CD4 and CD8 cell-mediated immune responses were assessed in terms of IFN-γ production, measured with an enzyme-linked immunosorbent spot assay (ELISpot). To test CD4 T-cell responses (CD4 IFN-γ ELISpot), fresh peripheral blood mononuclear cells (PBMC) were stimulated with HIV recombinant proteins p24 and gp160 (2 μg/ml; Protein Sciences, Meriden, Connecticut, USA), cytomegalovirus (CMV) crude extract antigens (1:2000; BioWhittaker, Wokingham, UK) and purified protein derived from tuberculin (PPD) (1 μg/ml; Statens Serum Institut, Denmark). Phytohemagglutinin (1 μg/ml; Murex, Paris, France) and medium alone served as positive and negative controls, respectively. Plates were incubated at 37 °C for 40 h [a duration that had been previously optimized to ensure the maximal specific IFN-γ release after such antigen stimulation while maintaining a low background of median 2 spot-forming cells (SFC)/well]. The CD4 T-cell origin of IFN-γ secretion under these conditions had been established prior to the study after CD4 cell depletion that abolished 85% of the IFN-γ production.

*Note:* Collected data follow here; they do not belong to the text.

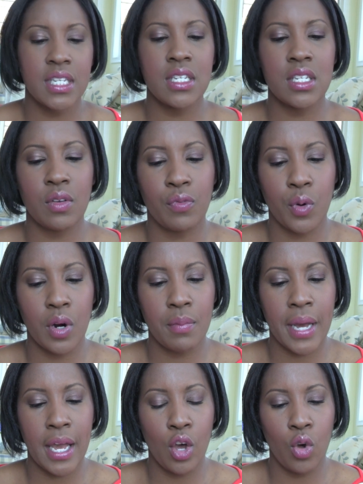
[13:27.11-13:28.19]
this is Sephora
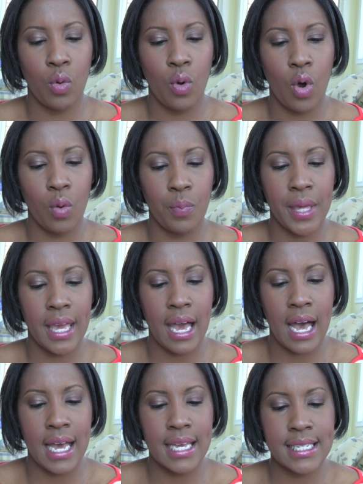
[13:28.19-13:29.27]
by O P
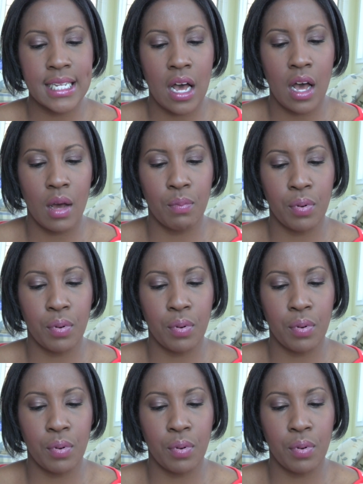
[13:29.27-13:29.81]
I's uh,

The T-cell origin of IFN-γ secretion in these conditions was first established (not shown). To adjust the CD4 ELISpot results for CD4 cell count and percentage in peripheral blood, results were also expressed as SFC/ml blood, as follows: SFC × CD4 cell count/1000 × CD4%.
 
ELISpot assay to detect CD8 T cell IFN-γ production after peptide stimulation (CD8 IFN-γ ELISpot) was performed with frozen PBMC (viability >85%) and 15 pools of 15-mer synthetic HIV peptides overlapping by 11 amino acids; 11 pools covered the three HIV-1 Gag proteins (small proteins, n = 3; p24, n = 5; p17, n = 3) and four pools covered HIV-1 reverse transcriptase (RT; 2 μg/ml; Neosystem, Strasbourg, France). Plates were incubated at 37 °C for 20 h according to previously optimized kinetics for IFN-γ release in these conditions. Antigen-specific SFC frequencies were measured with an automated microscope (Zeiss, Munich, Germany) and expressed per 1 × 106 PBMC. Responses were considered positive when >=50 SFC/1 × 106 PBMC were detected, after subtracting background. In eight patients for samples with a CD8 ELISpot positive against at least one peptide pool and with cells available the assay was repeated with PBMC depleted of CD8 cells by anti-CD8 monoclonal antibody-coated magnetic beads (Dynabeads; Dynal, Oslo, Norway) in order to confirm the cell origin of IFN-γ production. Over a total of 28 Gag and RT pools thus tested, results showed that 82% of Gag-specific and 100% of RT-specific IFN production originated from CD8 T cells.
 
T-cell proliferation assays were performed as described previously [29]. Briefly, fresh PBMC were stimulated with the same antigens and controls as in the CD4 IFN-γ ELISpot assays, then labelled with tritium thymidine (CEA, Saclay, France) on day 6. A stimulation index (SI) was calculated as the counts per minute (cpm) ratio of cells + stimuli to cells + medium. Proliferative responses were considered positive when the cpm value exceeded 3000 and the SI exceeded 3.